Cards: MCX354A-FCBT - IB and Eth at 40 and 56Gbps, available on ebay for ~$20 (or better).

Fiber modules: No idea, I'll be glad to see recommendations. On short distances you can also use DAC cables

nexox · Sep 1, 2023

I would say that unless you want to learn Infiniband and your application(s) support it natively, then just stick with ethernet.

The cheapest faster ethernet is 10G SFP gear, 40G QSFP is just a little more expensive, but it tends to be louder. If your machines are all relatively close together you don't need to mess with any fiber, just use copper DACs. The exact hardware which fits your needs best depends on how much noise is acceptable, how much time and money you want to spend, how many ports you need, and what is supported in the OS you're using.

That said, if you have enough ports on your current netgear switch you could wire up the second ports of your machines to run glusterfs on a different subnet from the first ports and reduce contention with the application on the first 1G port. That would be cheap and not terribly difficult.

Sean Ho · Sep 1, 2023

I wouldn't point OP to IB unless they're interested in tinkering. 10GbE SFP+ switches (e.g., ICX series, see mega-mega-thread) are affordable and plug-and-play. If RDMA is a significant benefit and worth the hassle, then RoCE.

How much storage? Is clustered storage necessary? Is a significant amount of storage flying around between nodes, or is each node mostly just churning on its own local chunk of data? The pi test is very contrived and has basically no storage needs.

piranha32 · Sep 1, 2023

Regardless of the IB/Eth dispute, what would be the best cheap MM modules for use with MCX354A?

gb00s · Sep 2, 2023

Before you want discuss IB vs ETH performance wise I would discuss GlusterFS vs ...... first. I guessed subject here is parallel computing with some storage behind and then IB is superior vs ETH. I admit if OP is ok with point of failure in his cluster, then use an IB switch. But my experience with 5-node IB cluster w/2x 56Gbos cards in each node connected as Mesh was great performance wise. The only time consuming thing was writing the net config on each node to not mess it up. From an expansion standpoint ap no go, of course.

Railgun · Sep 2, 2023

As you explicitly referencing latency, what is the latency target you are aiming for?
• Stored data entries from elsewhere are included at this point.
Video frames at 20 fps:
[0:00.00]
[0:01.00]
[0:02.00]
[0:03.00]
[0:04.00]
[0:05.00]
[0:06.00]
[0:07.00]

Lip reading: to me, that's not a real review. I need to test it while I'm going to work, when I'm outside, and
Often times when people talk about latency they don’t actually understand what it is they need.

If you want the absolute fastest, then you need a L1 switch which is on the order of about 5ns. The SX6005 referenced looks like it’s about 170ns port to port.

erock · Sep 2, 2023

nexox said:
I would say that unless you want to learn Infiniband and your application(s) support it natively, then just stick with ethernet.
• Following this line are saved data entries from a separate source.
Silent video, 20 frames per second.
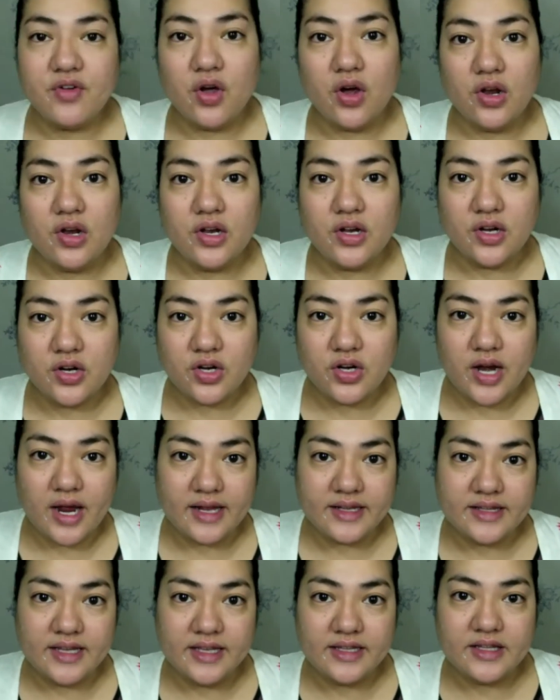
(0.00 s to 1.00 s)
color
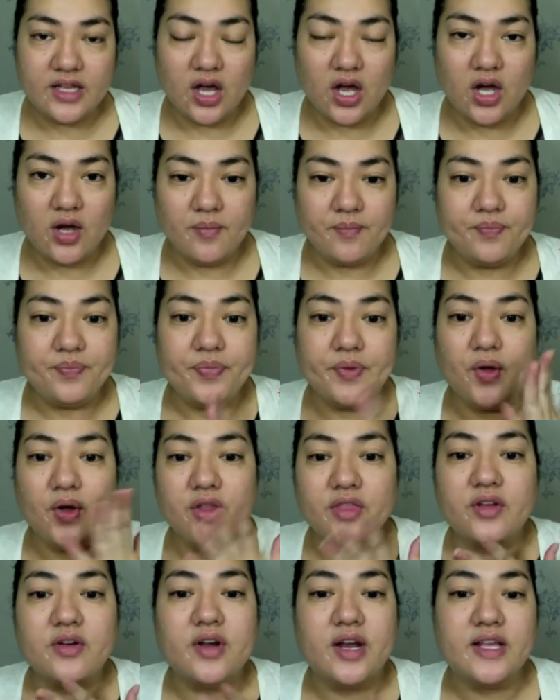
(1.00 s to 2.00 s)
corrected all
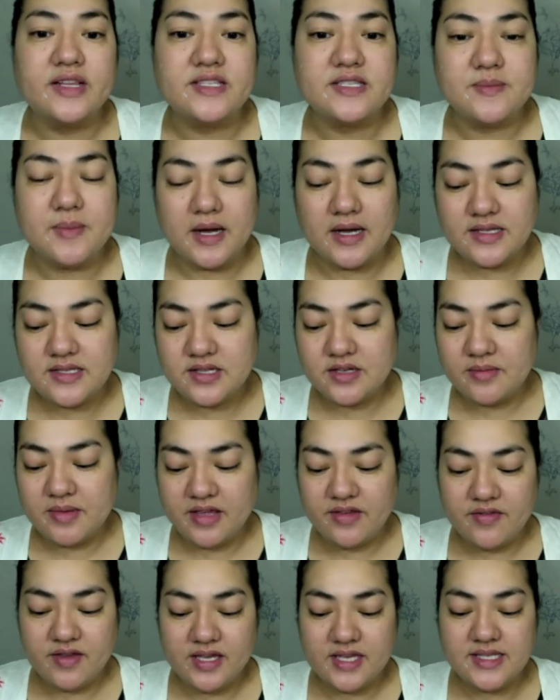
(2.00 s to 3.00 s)
the red spots on
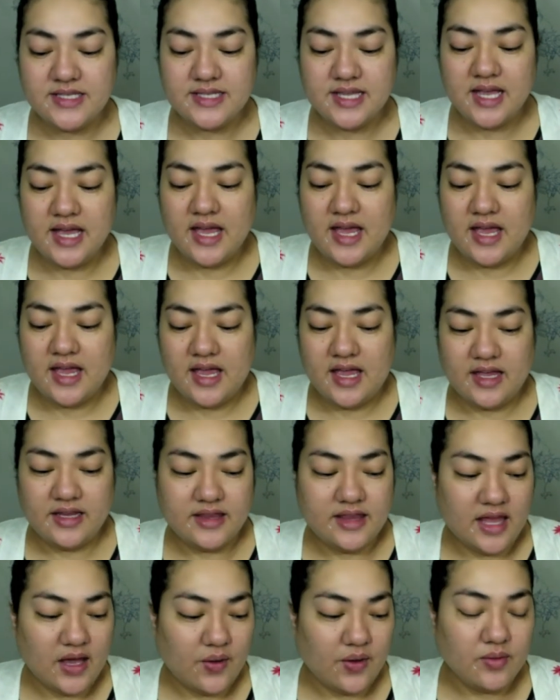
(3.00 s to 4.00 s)
my face,
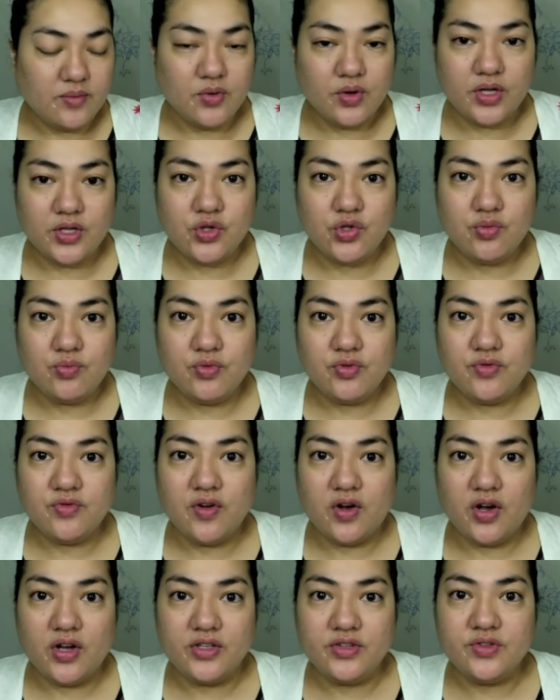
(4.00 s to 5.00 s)
and now I'm going to move
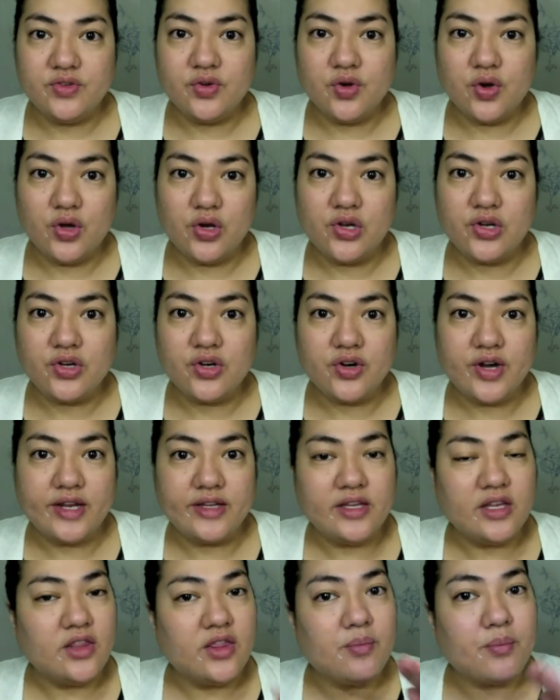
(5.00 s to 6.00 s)
on to color
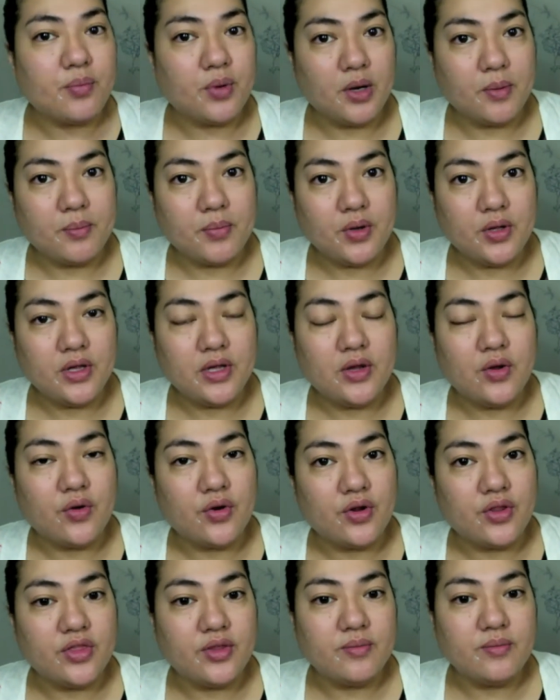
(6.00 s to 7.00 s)
correcting the purple
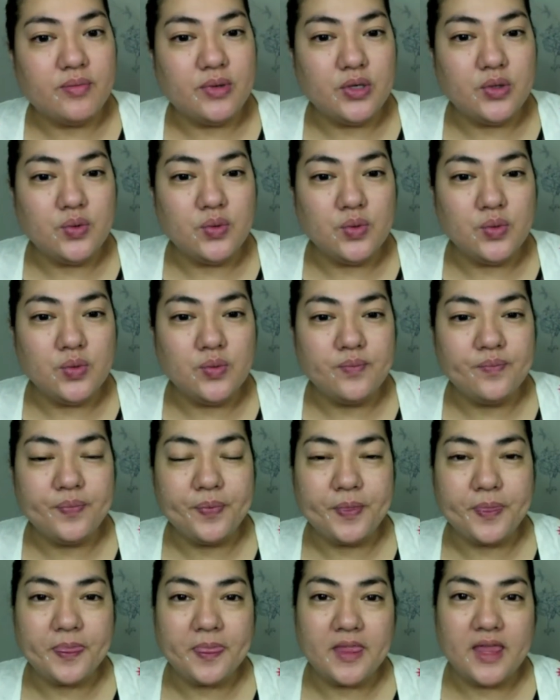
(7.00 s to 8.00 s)
or the blue,
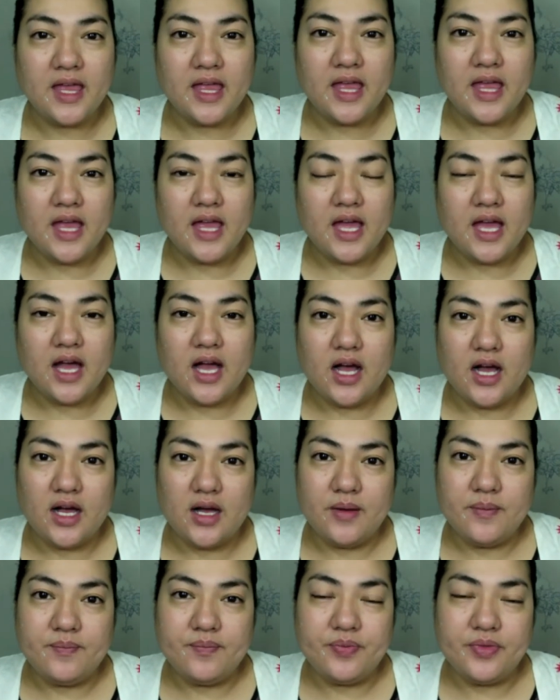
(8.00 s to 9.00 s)

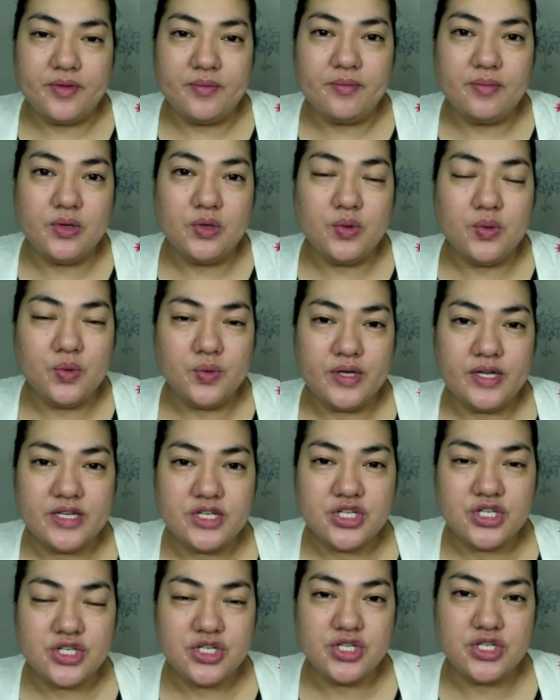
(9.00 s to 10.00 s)
the
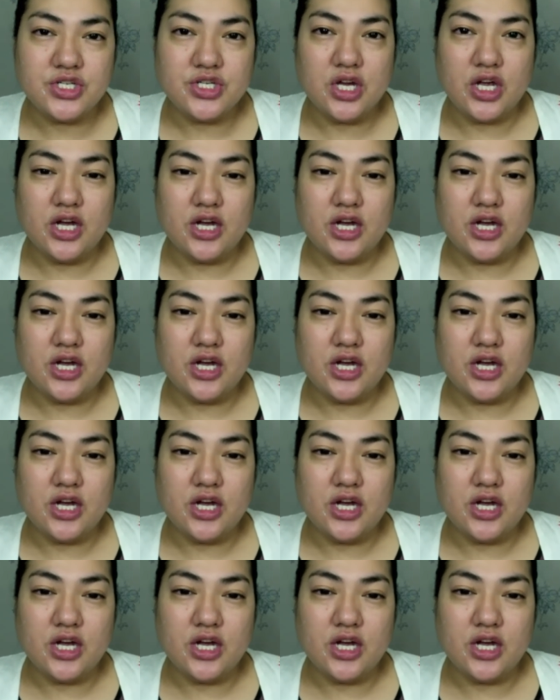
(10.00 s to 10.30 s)
bluish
The cheapest faster ethernet is 10G SFP gear, 40G QSFP is just a little more expensive, but it tends to be louder. If your machines are all relatively close together you don't need to mess with any fiber, just use copper DACs. The exact hardware which fits your needs best depends on how much noise is acceptable, how much time and money you want to spend, how many ports you need, and what is supported in the OS you're using.

That said, if you have enough ports on your current netgear switch you could wire up the second ports of your machines to run glusterfs on a different subnet from the first ports and reduce contention with the application on the first 1G port. That would be cheap and not terribly difficult.
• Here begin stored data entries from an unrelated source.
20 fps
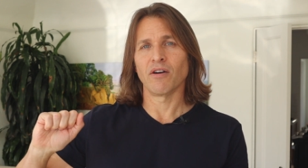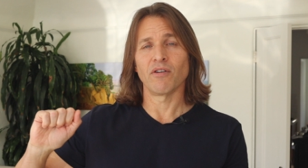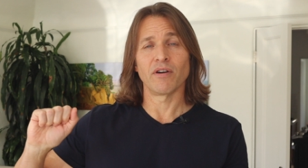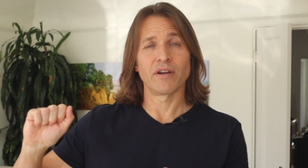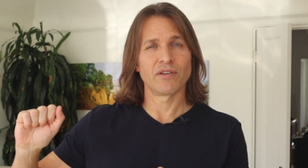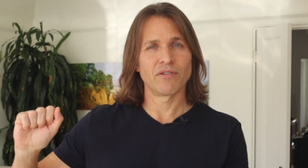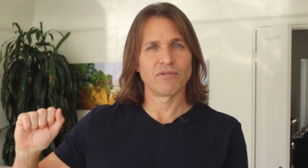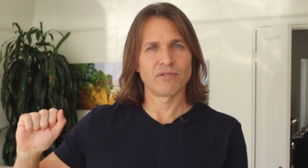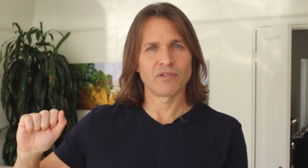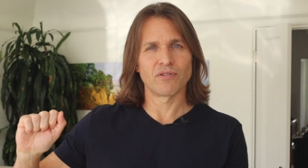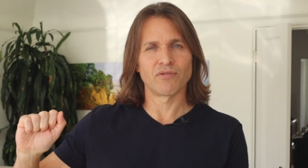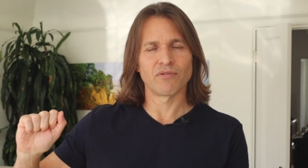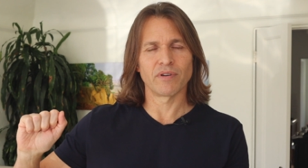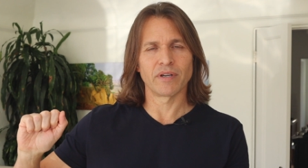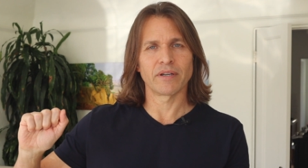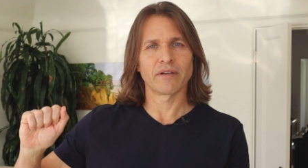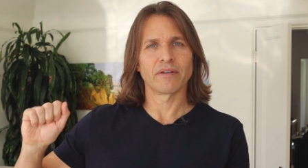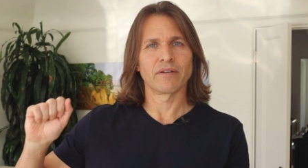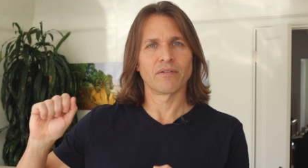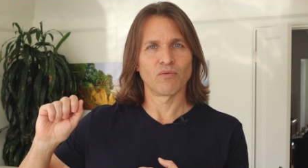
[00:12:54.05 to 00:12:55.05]
or I used to
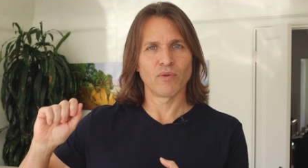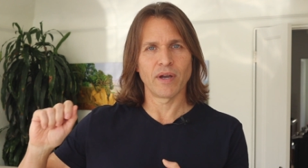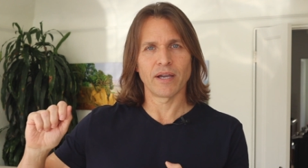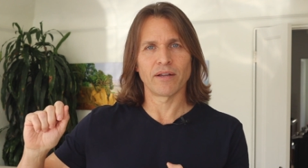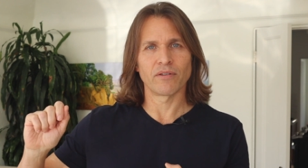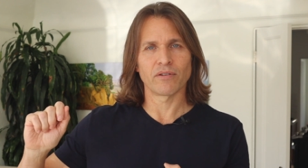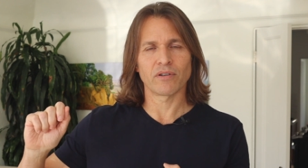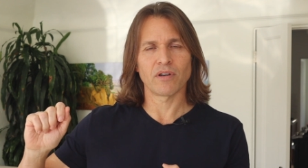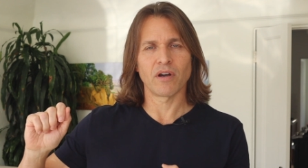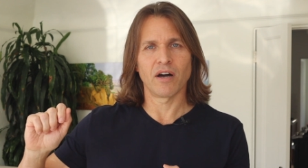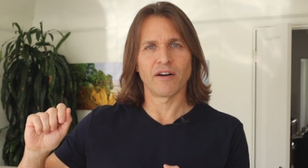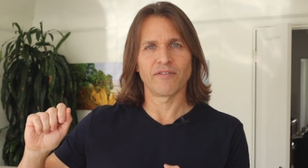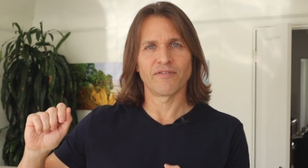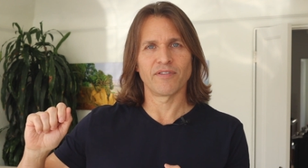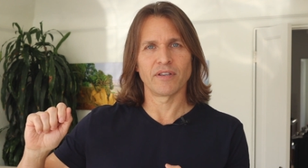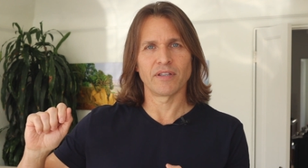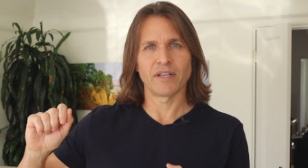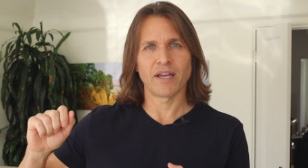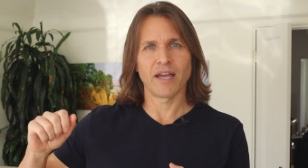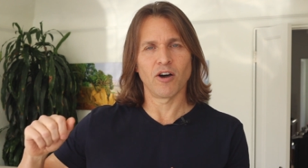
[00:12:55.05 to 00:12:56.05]
drink regular
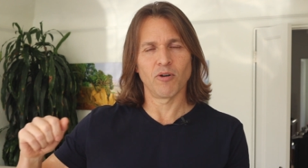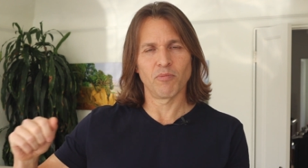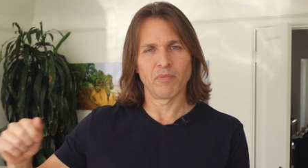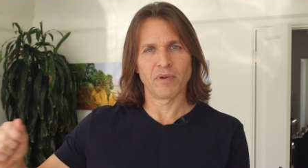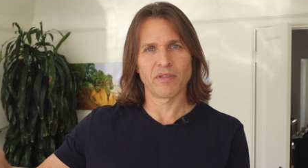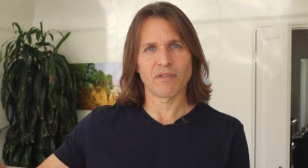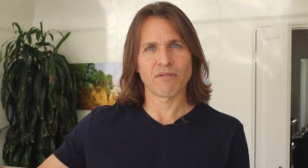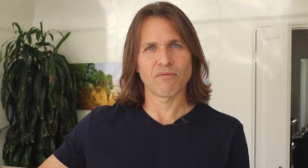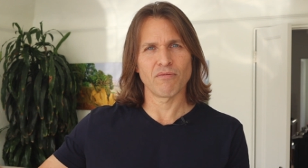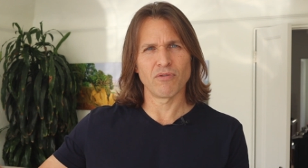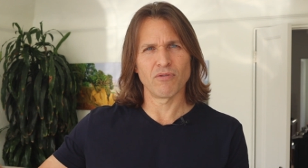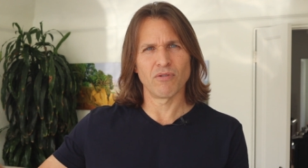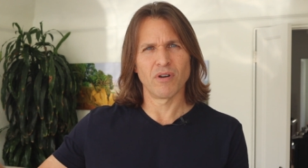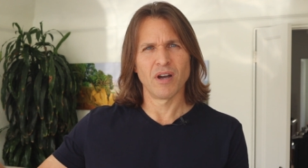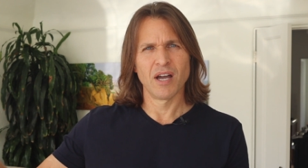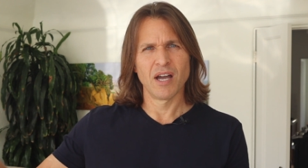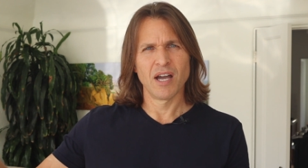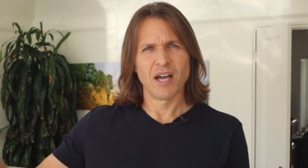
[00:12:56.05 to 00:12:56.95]
coffee to help me through.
Thank you for sharing your thoughts on this. Does the optimization using both ports on the mobo’s require a managed switch? My current switch is a 8-port unmanaged Netgear switch.

See below for responses to your questions about requirements. If you could provide specific hardware and Linux OS recommendations that would be very helpful so I can use this a starting point for traveling up the learning curve. Thank you again!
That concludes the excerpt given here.